Try it: An exact copy of every entry is required, without the pictures.

Data extracts:
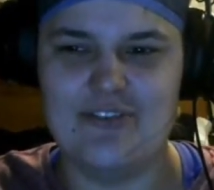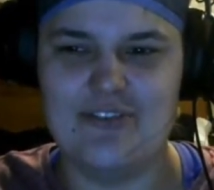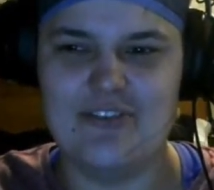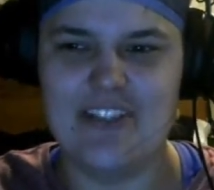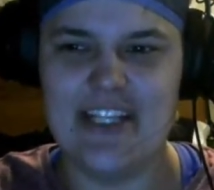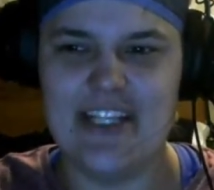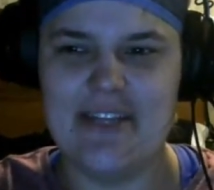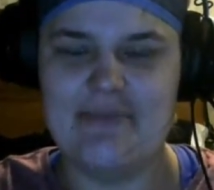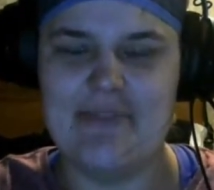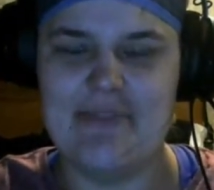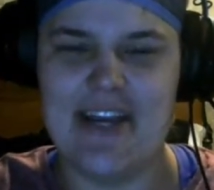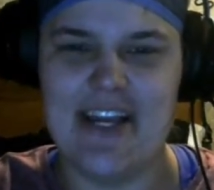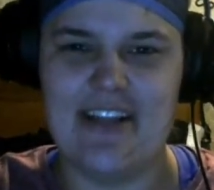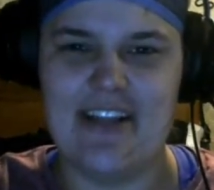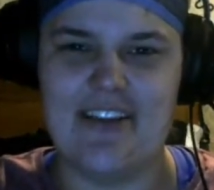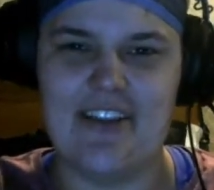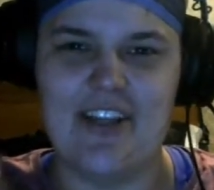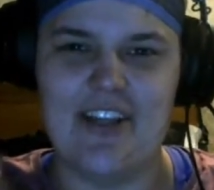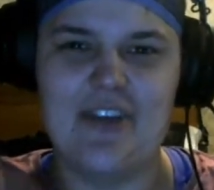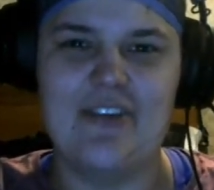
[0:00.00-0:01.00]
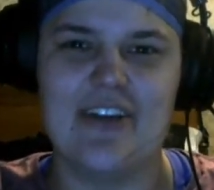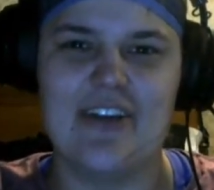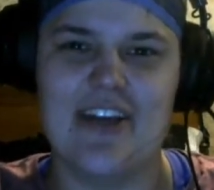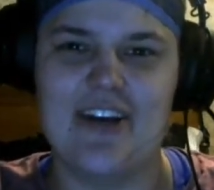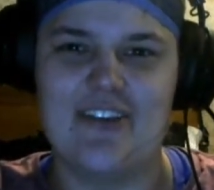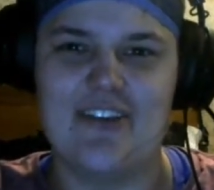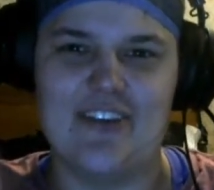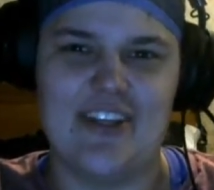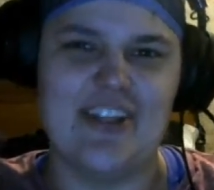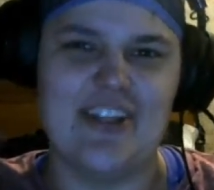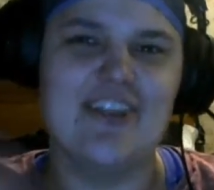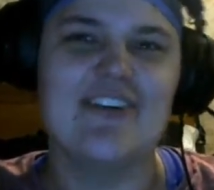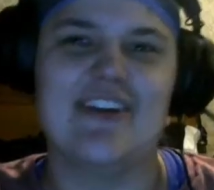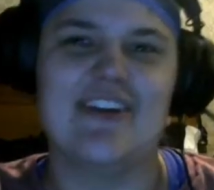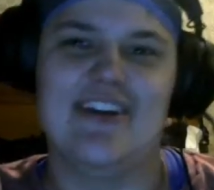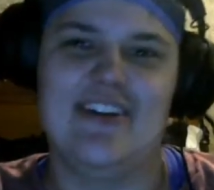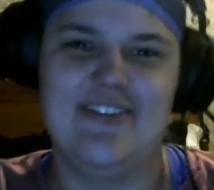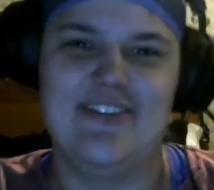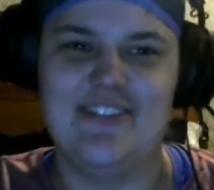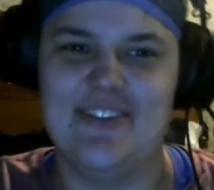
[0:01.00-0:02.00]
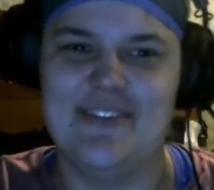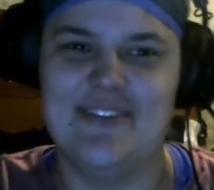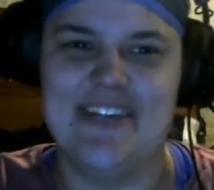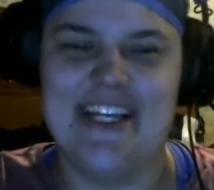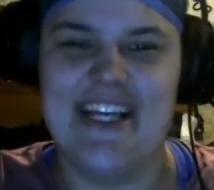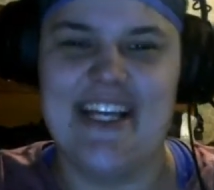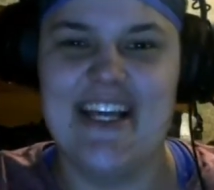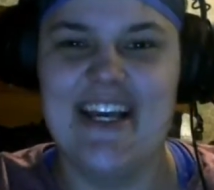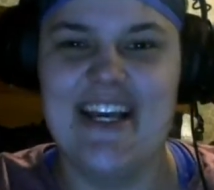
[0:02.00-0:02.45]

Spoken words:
really made Yu-Gi-Oh for me.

Response area:
[0:00.00-0:01.00]
[0:01.00-0:02.00]
[0:02.00-0:02.45]

Spoken words:
really made Yu-Gi-Oh for me.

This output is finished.